L’espace, pensé par l’architecte Ou Baholyodhin, refuse pourtant la neutralité clinique souvent d’usage dans les tours de verre. Il assume une saturation chromatique volontaire. Les lignes courbes, les matériaux denses et les teintes puisées dans la culture latino-américaine influencent physiquement le rythme du service et l’acoustique de la pièce. La terrasse prolonge cette logique en réintroduisant l’air ambiant.
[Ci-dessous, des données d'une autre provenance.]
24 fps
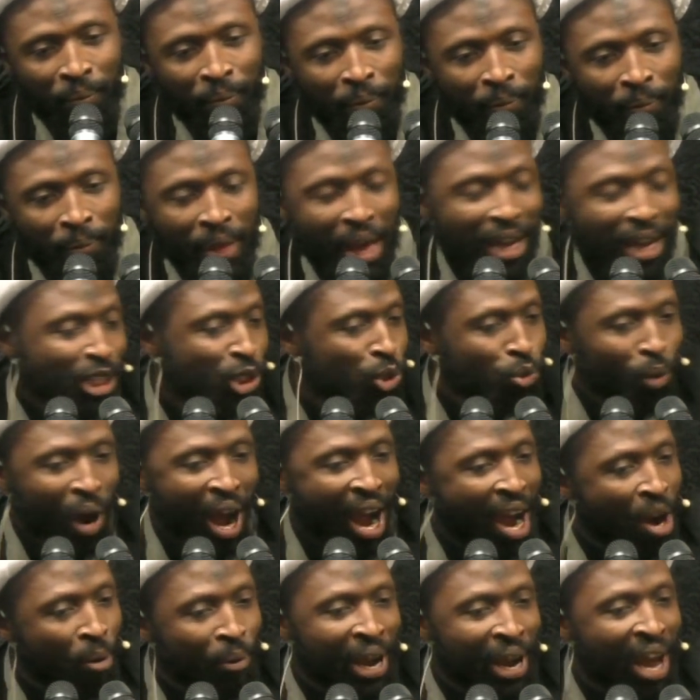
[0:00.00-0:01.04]
That is
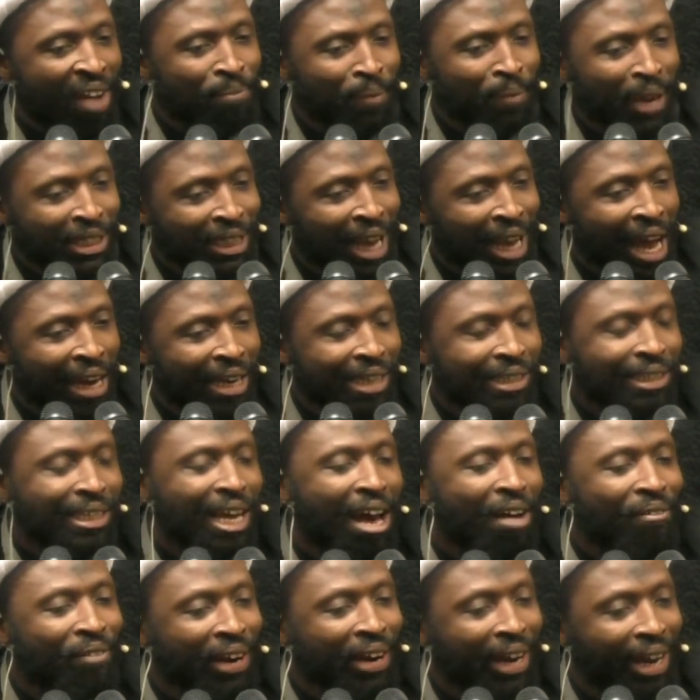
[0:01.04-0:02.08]
why we have majalis
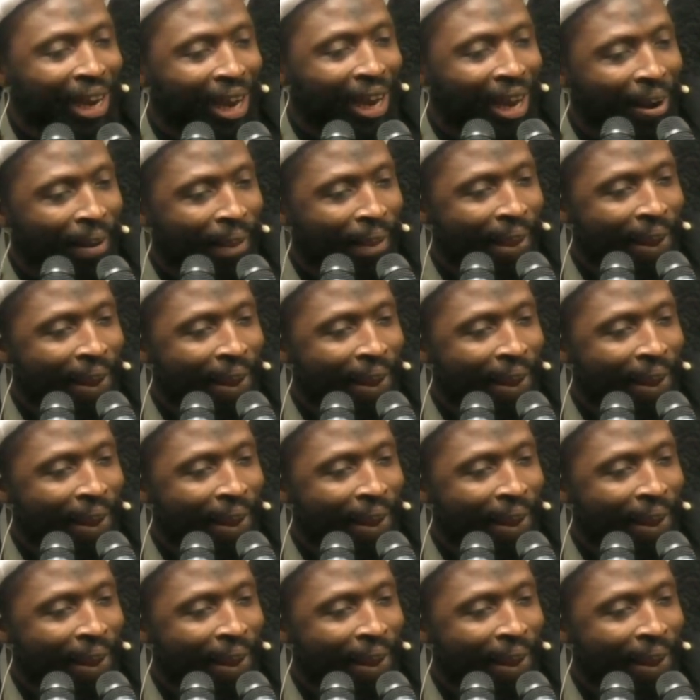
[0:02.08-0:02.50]
every year.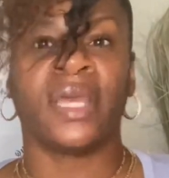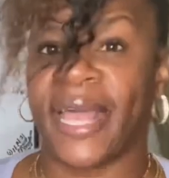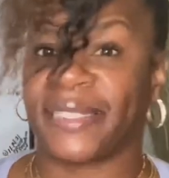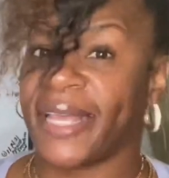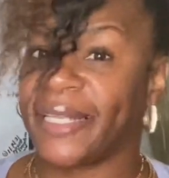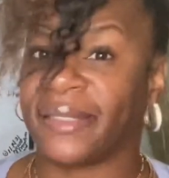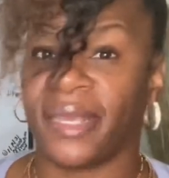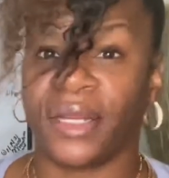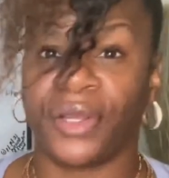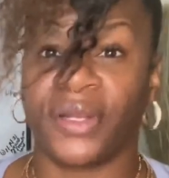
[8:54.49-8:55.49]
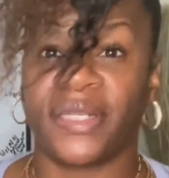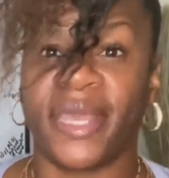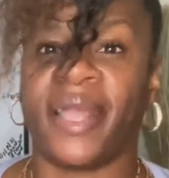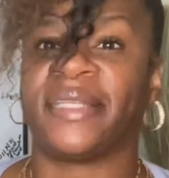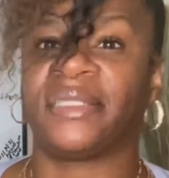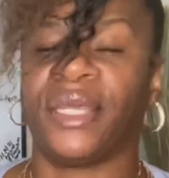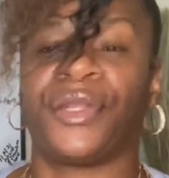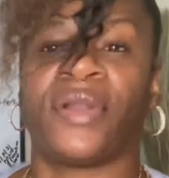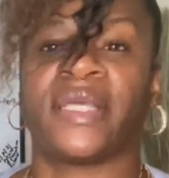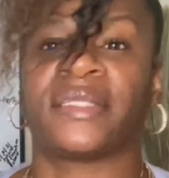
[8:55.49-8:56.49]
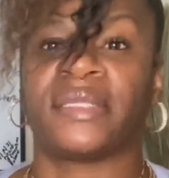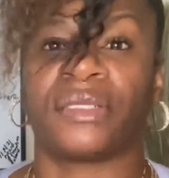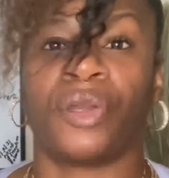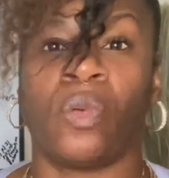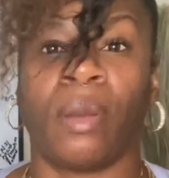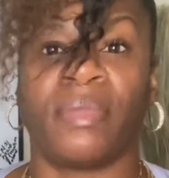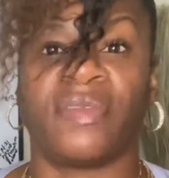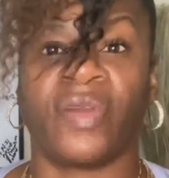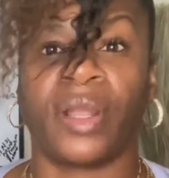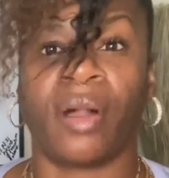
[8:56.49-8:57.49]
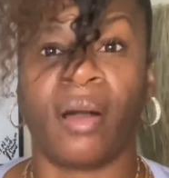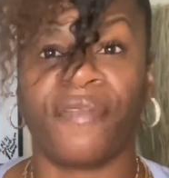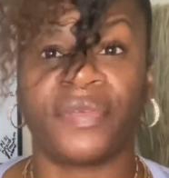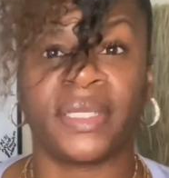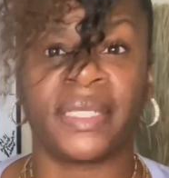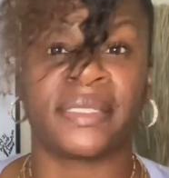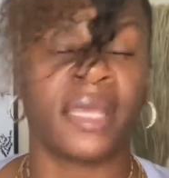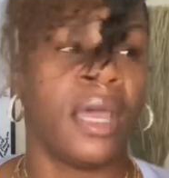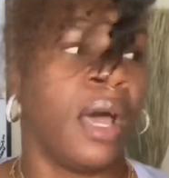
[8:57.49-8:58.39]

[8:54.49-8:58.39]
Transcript: As I stand here today, I stand here as a single woman, very confident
L’hygrométrie de Bangkok et le vent d’altitude viennent modifier en temps réel le comportement thermique des cuissons.

C’est dans cet environnement sous tension que le chef Francisco Ruano déploie sa grammaire. Le fondateur de la table Alcalde ne cherche pas à reproduire un héritage mexicain littéral qui perdrait son sens sous d’autres latitudes. Il opère une translation stricte. Le squelette technique originel de sa cuisine — l’acide, le piment, le gras — est recalibré pour s’ancrer dans le contexte asiatique. L’assiette s’organise autour d’un triptyque fonctionnel. Le cru, travaillé sur des poissons de ligne et des agrumes, installe la tension. Le rôti, exécuté par le feu ou la braise, apporte une densité immédiate. Le relevé, enfin, n’agit jamais comme une démonstration de force, mais comme un amplificateur permettant de lier les éléments entre eux.

Cette mécanique trouve son point de fuite dans une confrontation chimique. La profondeur apportée par les grillades à haute température est systématiquement découpée par des agents acides précis — jus de citron vert pressé minute, vinaigres artisanaux ou fermentations. Cette scission empêche la saturation du palais et maintient la lisibilité de la matière première.

L’exigence de cette structure technique permet à la Maison d’être mobile. L’introduction du format hybride « Amigos de Ojo », initié avec le chef Paolo Vitaletti, illustre cette flexibilité. Le brunch n’y est pas traité comme une déclinaison diurne de la carte, mais comme une zone d’expérimentation où les sensibilités extérieures viennent tester la solidité de l’ossature mexicaine.

À soixante-seize étages au-dessus de Bangkok, l’ancrage terrien disparaît. Ne reste que la rigueur du geste.